Over time, various people seem to be doing better, but things take a turn for the worse when a new surgeon takes over the orthopedics ward.

The surgeon hates everyone from Vietnam, because his brother was killed in action. His brother's sacrifice motivated him to join the military. He does everything possible to transfer/ release all of the Vietnamese patients. In most cases, this is a death sentence, as the American hospital has the resources to keep a sanitary environment.

When Xe dies, he gives kitty his amulet.

One boy, who had lost a leg, was almost healed, but was going to be discharged, so Kitty worked with her lover, Tony, a pilot, to move him to a separate hospital without permission.

The helicopter is shot out from the sky and goes down over a jungle.

Kitty's amulet allows her to see auras, which allow them to avoid the Vietcong.

From there, they spend a decent amount of the book meeting a bunch of characters. William, an American GI who is the only survivor of his squad teams up with them, only to start attacking them when he unknowingly has PTSD night terrors. Later, he gets into a mode where he is looking for Vietcong and almost kills them. Kitty is able to navigate them away safely, because she can see when he has a dangerous aura.

They end up in a Vietnam village, where Kitty helps fight off a snake that is killing villagers. She is able to heal a woman who was bitten by the venomous snake using the amulet. Later, the village brings her more people to help save, and Kitty is able to connect using other people to use their collective energy to heal.

During this time, Kitty starts to dream that she is some of the people who had touched the amulet/ helped her heal others, building intense bonds. She is able to experience/ feel/ understand them, even with language barriers.

She meets a villagers who were raped by GI's, and sees a fuller picture of how Vietnamese villages live in a Catch-22 of being threatened/ bombed by either the Vietcong or the Americans based on their actions, and are caught in the middle.

The Vietcong overtake the village and the villagers are able to convince the captain to take Kitty hostage but keep her safe. She becomes separated from her child companion and hopes for a better life for him.

Kitty is then faced with seeing the decent side of the Vietcong, who take care of her. Soon, though, she experiences the same people murdering a family. She helps heal a Vietcong soldier who is wounded, but his commander later shoots him because he would slow them down.

Kitty talks with the commander, who touched the amulet and is now connected to her - he points out how the amulet is dangerous in the hands of any military and will be abused. He doesn't want to let her heal villagers, so she doesn't become a folk hero, but also how the US military will exploit her amulet powers if they learn as well.
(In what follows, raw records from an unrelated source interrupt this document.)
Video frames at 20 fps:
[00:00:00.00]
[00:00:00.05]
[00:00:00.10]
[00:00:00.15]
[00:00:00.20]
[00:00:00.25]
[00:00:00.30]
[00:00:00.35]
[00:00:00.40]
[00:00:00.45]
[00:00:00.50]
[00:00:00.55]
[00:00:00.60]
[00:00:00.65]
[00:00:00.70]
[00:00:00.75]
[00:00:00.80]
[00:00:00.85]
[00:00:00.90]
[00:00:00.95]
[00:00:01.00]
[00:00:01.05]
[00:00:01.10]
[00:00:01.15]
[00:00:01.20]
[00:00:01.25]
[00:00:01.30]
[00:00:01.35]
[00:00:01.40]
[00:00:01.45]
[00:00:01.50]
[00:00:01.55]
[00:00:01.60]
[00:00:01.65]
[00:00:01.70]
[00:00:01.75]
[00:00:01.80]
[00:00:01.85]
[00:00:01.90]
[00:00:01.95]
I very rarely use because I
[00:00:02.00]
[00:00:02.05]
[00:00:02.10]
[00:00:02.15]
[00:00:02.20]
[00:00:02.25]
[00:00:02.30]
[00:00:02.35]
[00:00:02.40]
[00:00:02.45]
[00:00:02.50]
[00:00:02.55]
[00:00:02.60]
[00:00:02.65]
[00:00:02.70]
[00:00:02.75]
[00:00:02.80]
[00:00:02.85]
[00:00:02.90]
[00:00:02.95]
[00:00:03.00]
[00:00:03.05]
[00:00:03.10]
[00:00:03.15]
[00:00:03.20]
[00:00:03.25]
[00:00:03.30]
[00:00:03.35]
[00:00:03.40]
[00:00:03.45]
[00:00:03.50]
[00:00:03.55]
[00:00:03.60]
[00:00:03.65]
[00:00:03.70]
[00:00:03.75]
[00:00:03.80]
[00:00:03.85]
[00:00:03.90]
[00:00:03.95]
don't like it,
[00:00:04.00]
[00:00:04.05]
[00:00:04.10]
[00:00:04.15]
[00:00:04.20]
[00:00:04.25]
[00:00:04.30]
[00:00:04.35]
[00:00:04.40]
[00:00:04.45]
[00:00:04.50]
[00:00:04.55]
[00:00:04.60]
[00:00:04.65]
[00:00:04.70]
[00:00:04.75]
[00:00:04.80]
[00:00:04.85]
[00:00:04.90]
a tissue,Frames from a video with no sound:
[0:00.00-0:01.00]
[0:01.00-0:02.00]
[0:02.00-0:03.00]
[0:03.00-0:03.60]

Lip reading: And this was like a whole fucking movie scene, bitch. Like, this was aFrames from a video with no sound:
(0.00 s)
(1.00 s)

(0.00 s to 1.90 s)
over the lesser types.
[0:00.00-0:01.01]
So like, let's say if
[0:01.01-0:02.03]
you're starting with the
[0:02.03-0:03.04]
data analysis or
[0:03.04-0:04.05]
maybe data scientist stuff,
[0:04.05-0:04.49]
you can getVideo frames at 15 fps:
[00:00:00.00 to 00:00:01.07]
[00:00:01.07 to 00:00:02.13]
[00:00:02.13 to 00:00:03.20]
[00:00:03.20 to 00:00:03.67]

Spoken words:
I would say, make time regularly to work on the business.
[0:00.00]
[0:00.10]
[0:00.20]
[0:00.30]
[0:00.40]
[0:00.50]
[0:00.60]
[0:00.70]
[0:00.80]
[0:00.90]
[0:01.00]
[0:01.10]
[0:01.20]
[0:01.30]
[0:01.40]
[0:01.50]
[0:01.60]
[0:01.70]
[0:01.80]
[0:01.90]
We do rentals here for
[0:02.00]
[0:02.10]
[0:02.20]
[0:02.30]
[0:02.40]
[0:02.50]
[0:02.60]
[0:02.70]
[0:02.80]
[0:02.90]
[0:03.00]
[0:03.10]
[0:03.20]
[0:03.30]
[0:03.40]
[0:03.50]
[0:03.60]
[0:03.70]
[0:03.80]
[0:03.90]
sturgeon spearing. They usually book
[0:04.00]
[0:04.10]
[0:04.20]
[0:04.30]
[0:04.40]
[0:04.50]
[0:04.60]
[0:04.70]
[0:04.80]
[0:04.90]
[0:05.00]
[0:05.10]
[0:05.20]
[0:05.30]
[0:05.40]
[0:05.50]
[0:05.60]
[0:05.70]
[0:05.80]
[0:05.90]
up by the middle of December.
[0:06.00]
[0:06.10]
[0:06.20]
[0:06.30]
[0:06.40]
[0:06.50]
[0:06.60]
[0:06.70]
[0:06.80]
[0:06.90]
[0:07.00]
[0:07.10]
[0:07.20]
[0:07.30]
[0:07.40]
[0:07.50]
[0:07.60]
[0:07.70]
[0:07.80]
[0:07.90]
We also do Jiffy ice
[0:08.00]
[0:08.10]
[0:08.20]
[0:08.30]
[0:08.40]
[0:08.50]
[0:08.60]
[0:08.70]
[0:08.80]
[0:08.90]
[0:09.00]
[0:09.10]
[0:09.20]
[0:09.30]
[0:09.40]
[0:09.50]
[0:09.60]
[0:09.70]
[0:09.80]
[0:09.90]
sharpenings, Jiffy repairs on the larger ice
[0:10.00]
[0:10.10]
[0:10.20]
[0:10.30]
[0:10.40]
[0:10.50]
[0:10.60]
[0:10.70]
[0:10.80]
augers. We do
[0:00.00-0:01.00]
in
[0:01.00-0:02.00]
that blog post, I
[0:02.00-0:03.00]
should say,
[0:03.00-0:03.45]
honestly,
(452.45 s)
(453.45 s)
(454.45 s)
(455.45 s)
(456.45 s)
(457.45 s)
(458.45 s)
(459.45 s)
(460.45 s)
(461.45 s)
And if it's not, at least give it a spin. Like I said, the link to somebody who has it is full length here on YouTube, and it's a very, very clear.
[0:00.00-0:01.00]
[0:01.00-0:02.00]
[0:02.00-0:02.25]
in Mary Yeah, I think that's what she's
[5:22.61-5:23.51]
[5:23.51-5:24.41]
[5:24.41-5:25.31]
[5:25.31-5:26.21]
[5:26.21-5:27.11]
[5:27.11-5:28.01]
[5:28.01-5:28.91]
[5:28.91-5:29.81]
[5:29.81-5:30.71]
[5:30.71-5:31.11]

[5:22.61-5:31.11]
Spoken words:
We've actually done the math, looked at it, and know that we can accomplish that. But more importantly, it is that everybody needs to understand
When Kitty is rescued, the Americans don't believe her story and she is exposed to inhumane / evil sides of the US military.

She gets transferred to a military hospital. While there, it isn't clear if she's going to be Court marshaled for going AWOL or sent back home. She gets awarded with a silver star, but feels ashamed; this was how a patient she took care of in the hospital earlier in the book acted toward receiving a medal. Eventually kitty is able to safely make it back home to America.

The last part of the story is Kitty trying to reintegrate.

She has been changed by war and finds her life to be meaningless. The guy she liked and wrote to got a girlfriend, whom he never mentioned, and then she finds a stack of her unopened letters from him.

She tries to be a nurse, but she's getting her work done early because she's used to being interrupted to help new wounded patients coming in.

The people she is meeting in hospitals are all depressed. She starts crashing her cars as she is out of it.

At a low point, she is about to kill herself when she wishes that someone cared enough about her to have taken her to Disneyland. She then decides to take herself to Disneyland.

At the airport in LA, Kitty gets distracted by groups of frightened Vietnamese refugees. She spends the week coming to the airport everyday to look through the new arrivals, hoping to see her friends/ patients.

Kitty ends up finding new meaning to her life, and the book ends with her planning to start helping refugees from Vietnam.